Where were my people? The day before my mother had set up a time to Skype. A close family friend along with my sister and brother in law were coming over for dinner and they were all staying the night at our family home. As each of their faces popped up on the screen G and I waved and smiled. Without being told we knew exactly where they'd parked their cars, which dining chairs they sat in and the stories they told. When they talked about dinner we could taste the salt on Mum's crackling and see the old floral gravy jug making it's way around the table.
I still have a bedroom at my parents house, it's contents vary from my 1981 diary which speaks of the travesty of Vicki's Coombs 13th birthday, to the well loved nostalgic teenage t-shirts. Hanging in the closet are the bridesmaids dresses from the 90's and underneath them is G's mini cellar that he's been adding to over the past 12 years.
It was the end of the night for them when the skype chat began so everyone had had a few drinks. When G asked my brother in law what was in his glass he joked in a bad Scottish accent "it's your wine brother, we're making our way through it", everyone laughed. When my Dad made his way to the wobbly computer chair, he had that grin. It's the I've had a few beers at bowls/football/golf and I'm trying to look like I haven't grin. He was having a good night. G went off to check on the travelers while Dad and I kept talking. "How was the writing? Have you spoken to the publisher again?" "Well love, if I win lotto tomorrow I promise I'll buy the first 100,000 copies". Only a father can say that and sound like he really means it.

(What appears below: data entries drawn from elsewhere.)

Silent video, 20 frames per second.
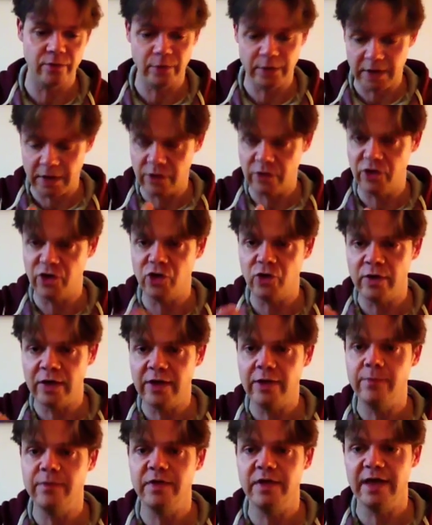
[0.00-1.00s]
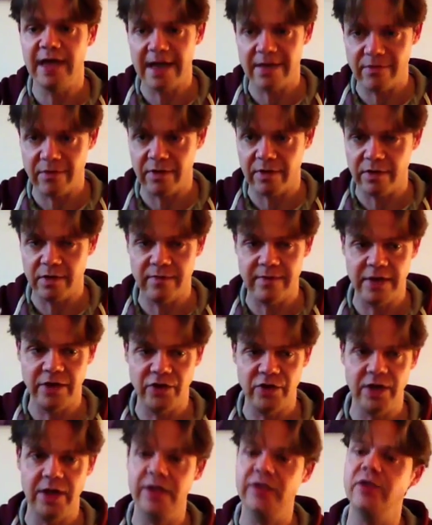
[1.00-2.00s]
we can string them together
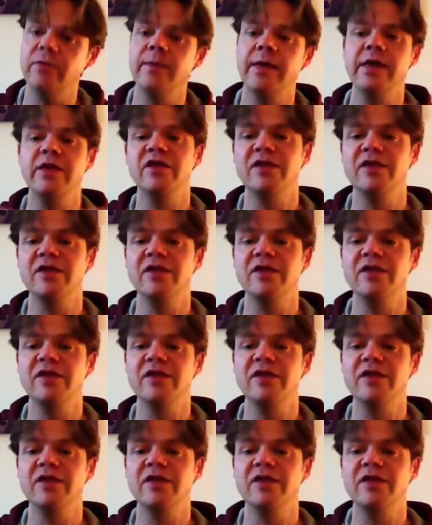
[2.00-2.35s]
eventually to make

A few months ago a fellow Aussie expat had told me about her family in Melbourne and how they didn't really quite know what her or her husband did for a living. They'd started 10 years ago with jobs in Singapore that had changed and evolved. She said they never asked for the finer details and she never offered the information. I knew what she meant, it wasn't said with malice.

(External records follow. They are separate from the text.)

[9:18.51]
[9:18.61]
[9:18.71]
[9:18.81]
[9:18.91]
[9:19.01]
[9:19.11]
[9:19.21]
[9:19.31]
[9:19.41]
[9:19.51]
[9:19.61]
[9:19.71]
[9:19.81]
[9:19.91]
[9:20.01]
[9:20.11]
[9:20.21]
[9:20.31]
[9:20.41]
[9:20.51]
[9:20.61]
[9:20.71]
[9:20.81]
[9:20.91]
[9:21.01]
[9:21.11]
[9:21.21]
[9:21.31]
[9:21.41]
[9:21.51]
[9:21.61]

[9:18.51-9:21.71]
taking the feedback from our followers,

I thought back to a few years earlier, in my home town supermarket, standing next to my sister as she told someone that G sold drill bits. I turned to look at her like she was a confused alien. G works in Marketing and Planning for a Natural Gas company, with an Economics degree and a background in software, I was surprised with her career assessment. My sister and I had giggled hysterically all the way to the car as she shook her head saying "I really thought he sold drill bits?" I said "Why did you think they sent him to Stanford?" she giggled some more and said "I just thought he must have been really good at it!
That's the thing with "your people". They might not know exactly what you do, but most of the time they know exactly who you are. That's how they push your buttons.

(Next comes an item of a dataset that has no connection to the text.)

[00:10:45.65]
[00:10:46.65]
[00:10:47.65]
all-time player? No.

This Christmas some of us will suffer through "our people", watching the same old same old. Our people will frustrate us with their familiarities and personal assessments. It will drive you insane when the hilarious story of getting your skirt caught in your bike chain and having to run home in your knickers is raised yet AGAIN, or the unspoken carrot cutting incident of 2002 when the carrots were meant to be Julienne not Baton and someone told someone else exactly where they could put their carrots before storming out of the house.
Those of us, who cannot be with "our people", for whatever reason, whether its distance, financial or a painful loss will think of "our people" often during the day. As much as we'll be making new memories with new people and smiling with children and chocolate fountains we'll still be thinking of "our people" and wishing we were together.